Brief » Locate "[0:02.00-0:03.00]" in the records below, then copy its line and every following line exactly, without the pictures.

= = = =

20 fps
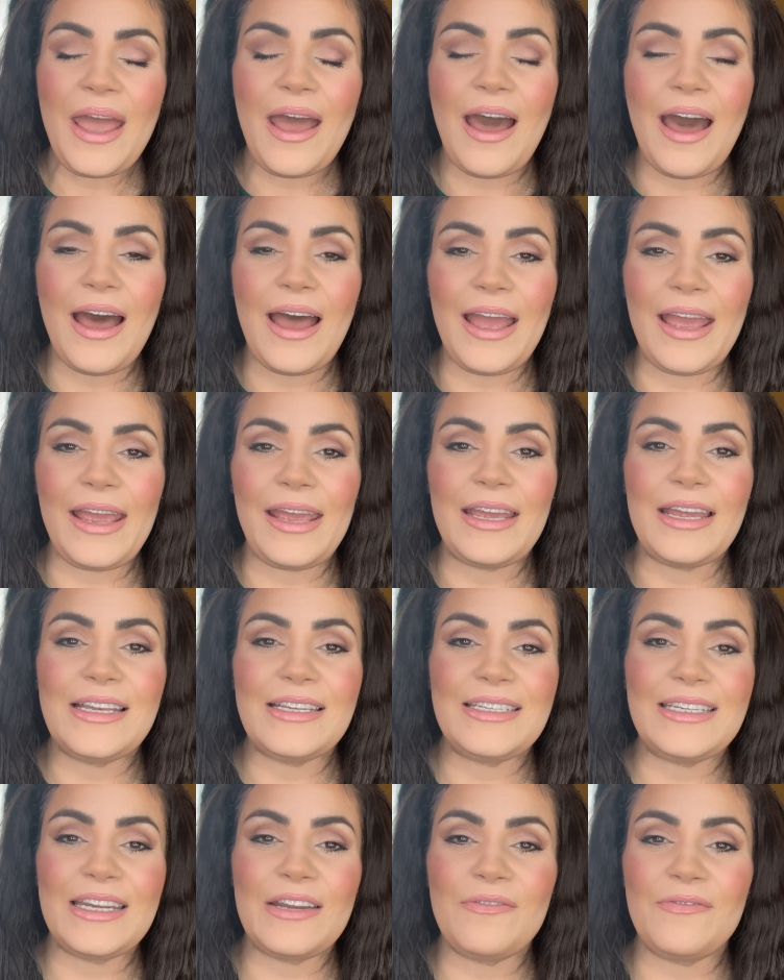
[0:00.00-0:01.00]
I
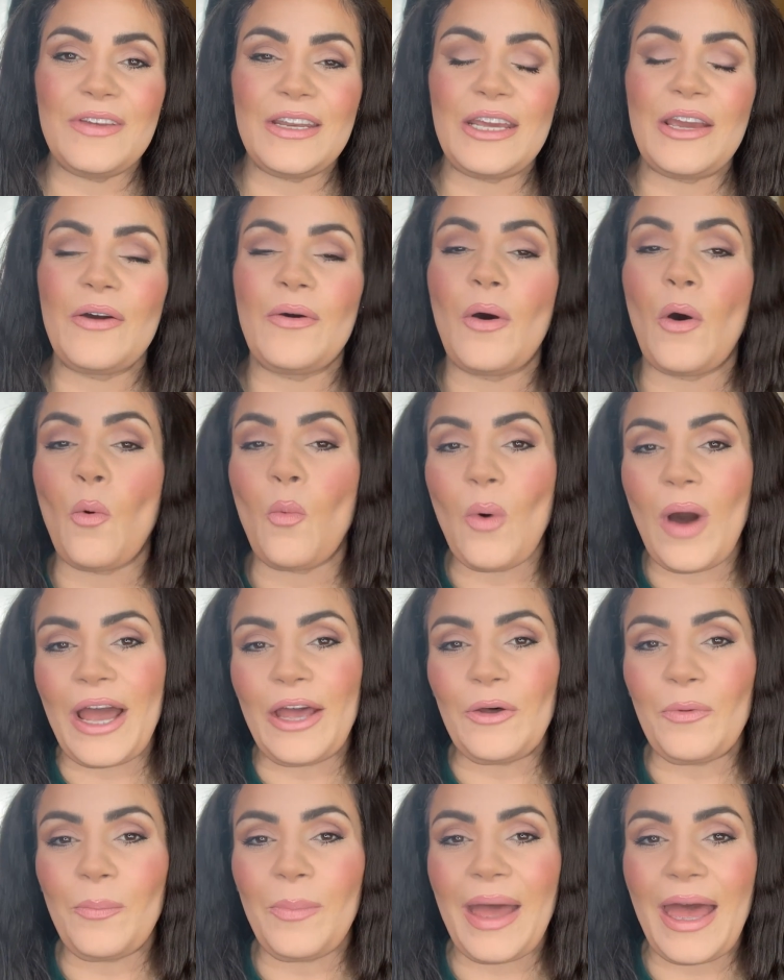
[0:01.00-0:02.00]
did a video a
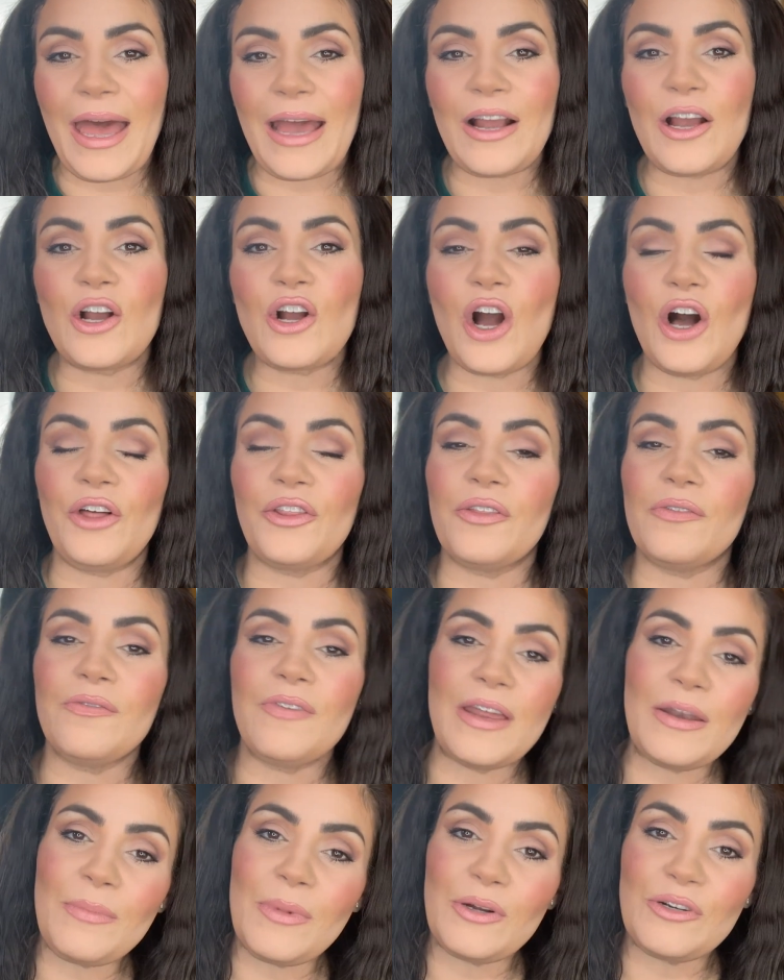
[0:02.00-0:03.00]
while back called the
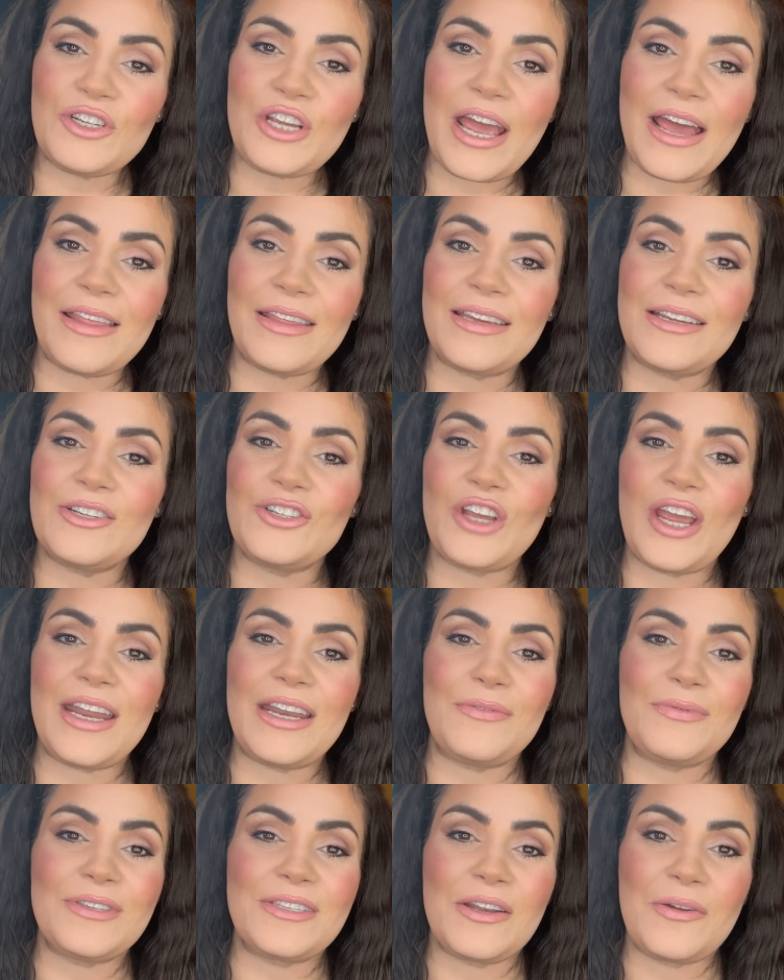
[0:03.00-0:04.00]
Venmo Challenge, and
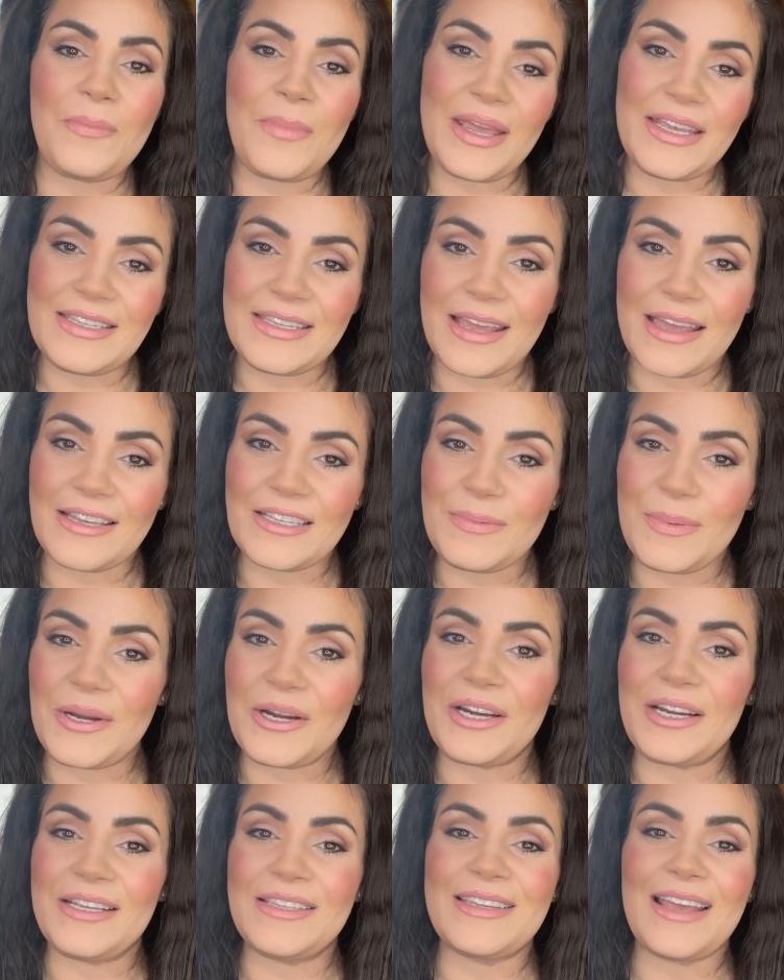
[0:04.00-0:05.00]
it was an amazing
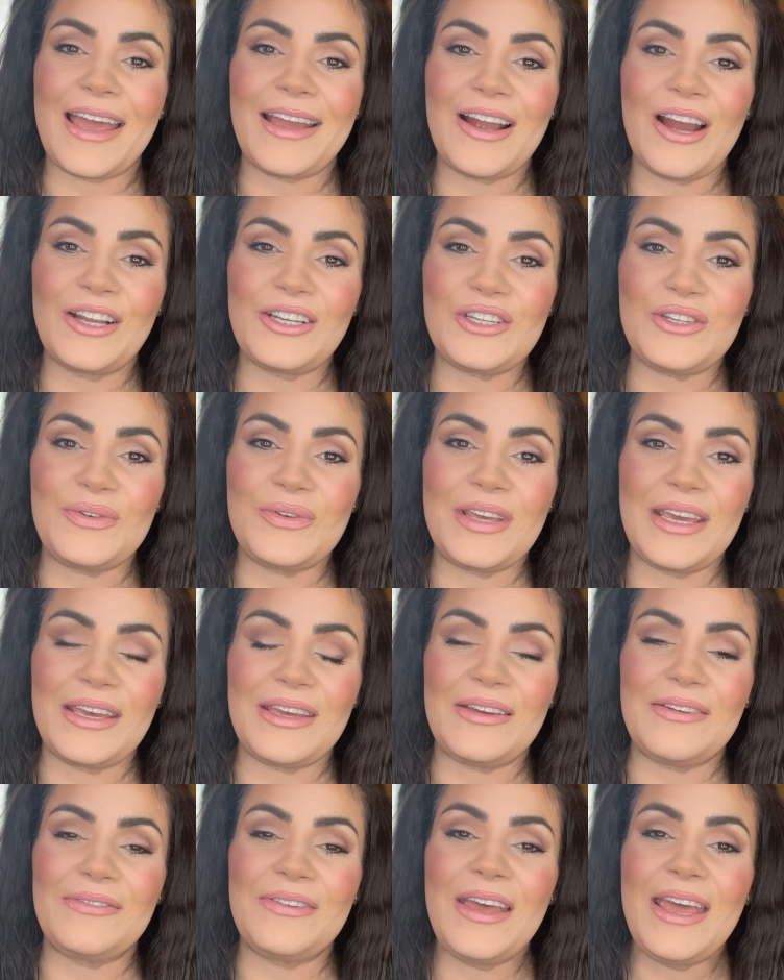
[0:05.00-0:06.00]
experience. I got to
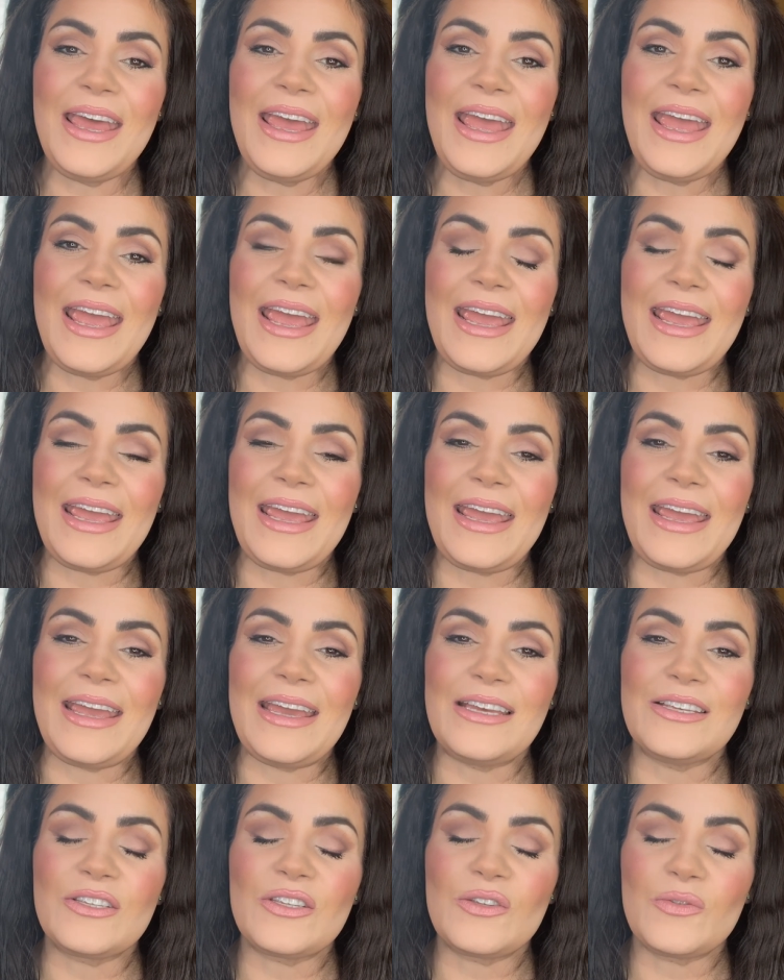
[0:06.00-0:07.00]
give
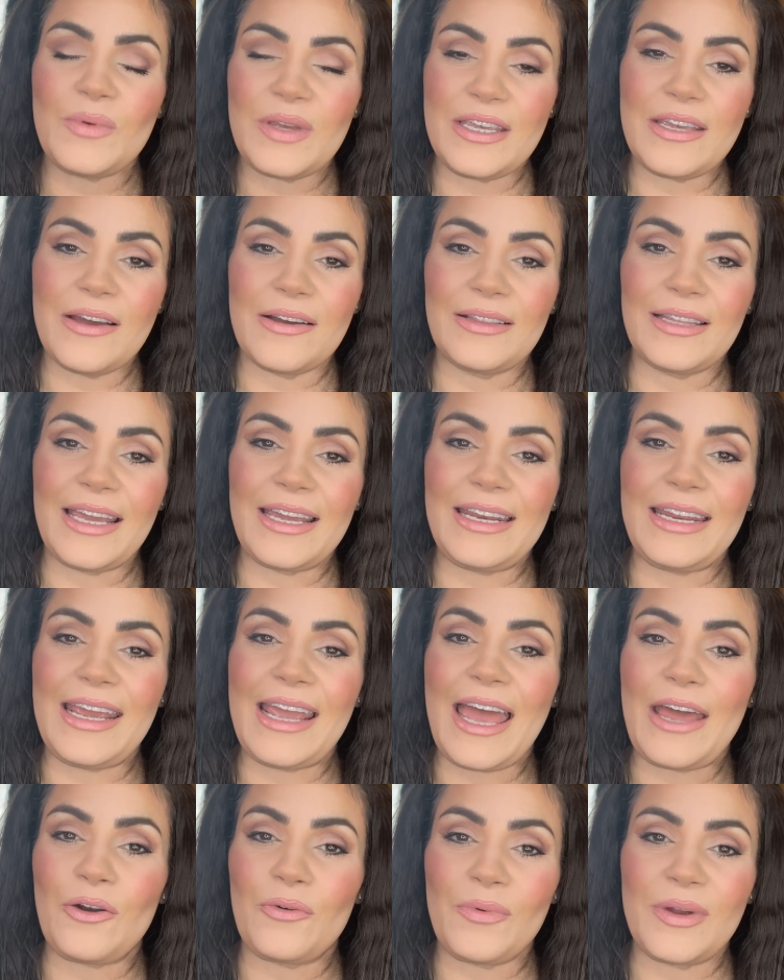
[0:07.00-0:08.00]
a sweet young
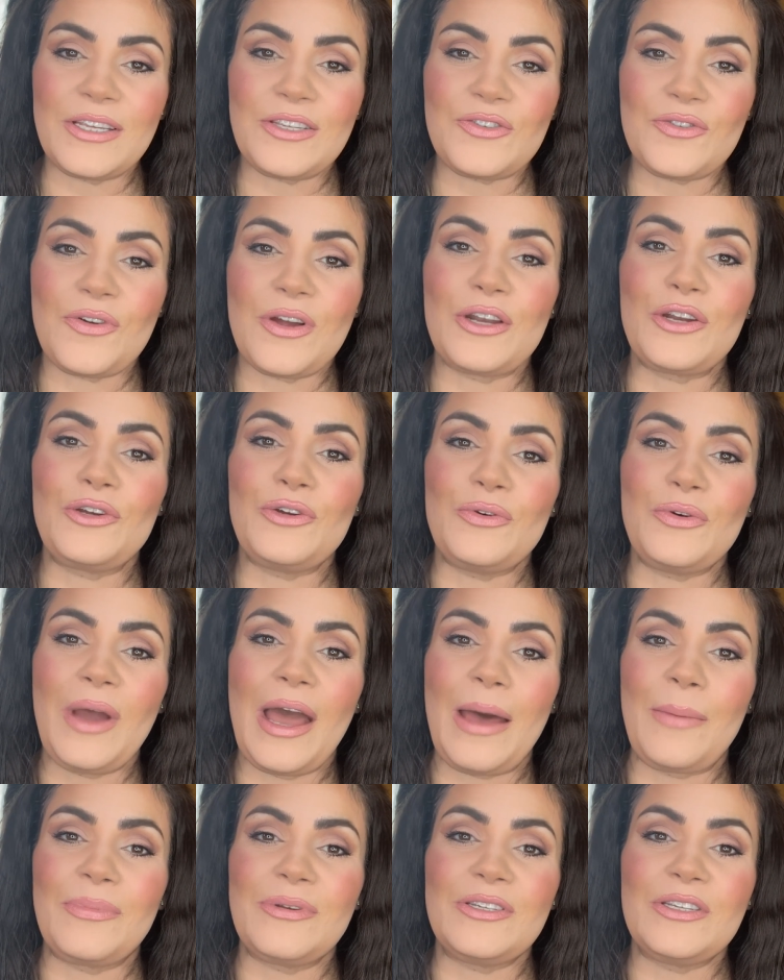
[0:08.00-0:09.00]
lady at a restaurant who
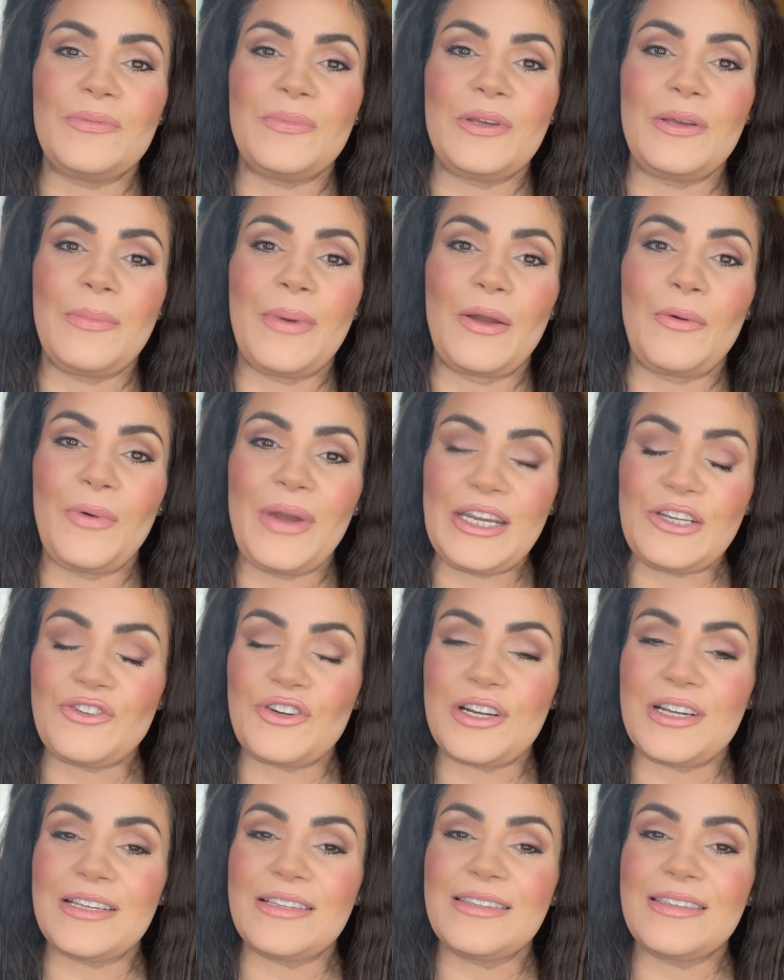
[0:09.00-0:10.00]
happened to be my
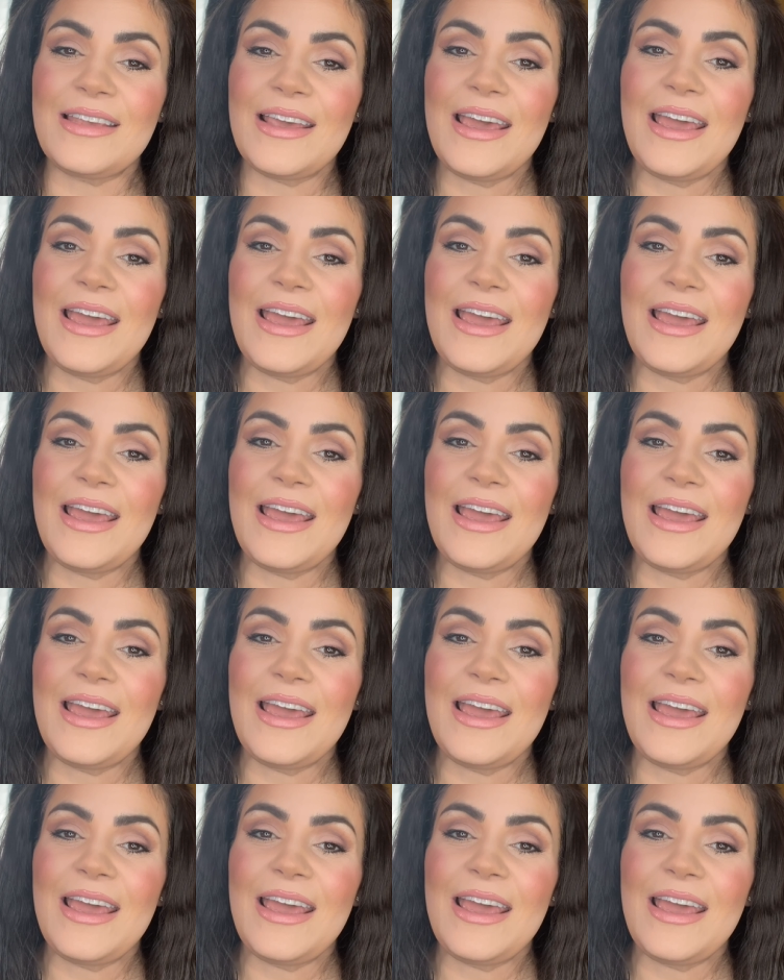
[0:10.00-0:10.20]
waitress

= = = =

Task response »
[0:02.00-0:03.00]
while back called the
[0:03.00-0:04.00]
Venmo Challenge, and
[0:04.00-0:05.00]
it was an amazing
[0:05.00-0:06.00]
experience. I got to
[0:06.00-0:07.00]
give
[0:07.00-0:08.00]
a sweet young
[0:08.00-0:09.00]
lady at a restaurant who
[0:09.00-0:10.00]
happened to be my
[0:10.00-0:10.20]
waitress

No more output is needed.